Task brief: Retype the entries below exactly, dropping the images.

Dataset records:
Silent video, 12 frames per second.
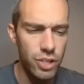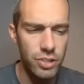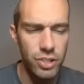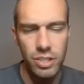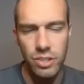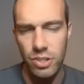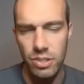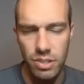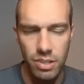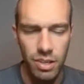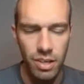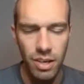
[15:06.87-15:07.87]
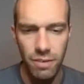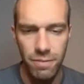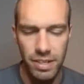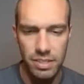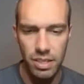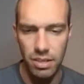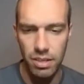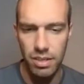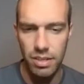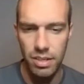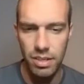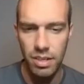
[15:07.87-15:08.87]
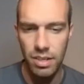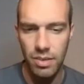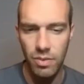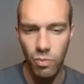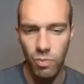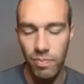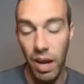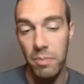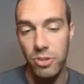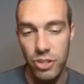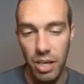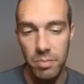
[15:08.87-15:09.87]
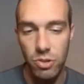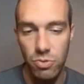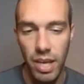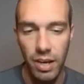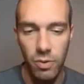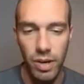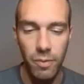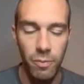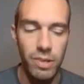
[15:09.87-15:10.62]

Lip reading: It just affects the how much damage you take, right?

Task response:
Silent video, 12 frames per second.
[15:06.87-15:07.87]
[15:07.87-15:08.87]
[15:08.87-15:09.87]
[15:09.87-15:10.62]

Lip reading: It just affects the how much damage you take, right?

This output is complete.